## WHAT YOU ARE ASKED TO DO
The lines to repeat run from the one containing "[4:30.31-4:31.35]" through the last line of the records below; repeat them exactly and give nothing more.

Start of DATA SHOWN

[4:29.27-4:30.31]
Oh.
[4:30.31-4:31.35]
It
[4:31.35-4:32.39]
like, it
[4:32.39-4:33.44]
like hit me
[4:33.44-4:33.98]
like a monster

End of DATA SHOWN

## REPLY
[4:30.31-4:31.35]
It
[4:31.35-4:32.39]
like, it
[4:32.39-4:33.44]
like hit me
[4:33.44-4:33.98]
like a monster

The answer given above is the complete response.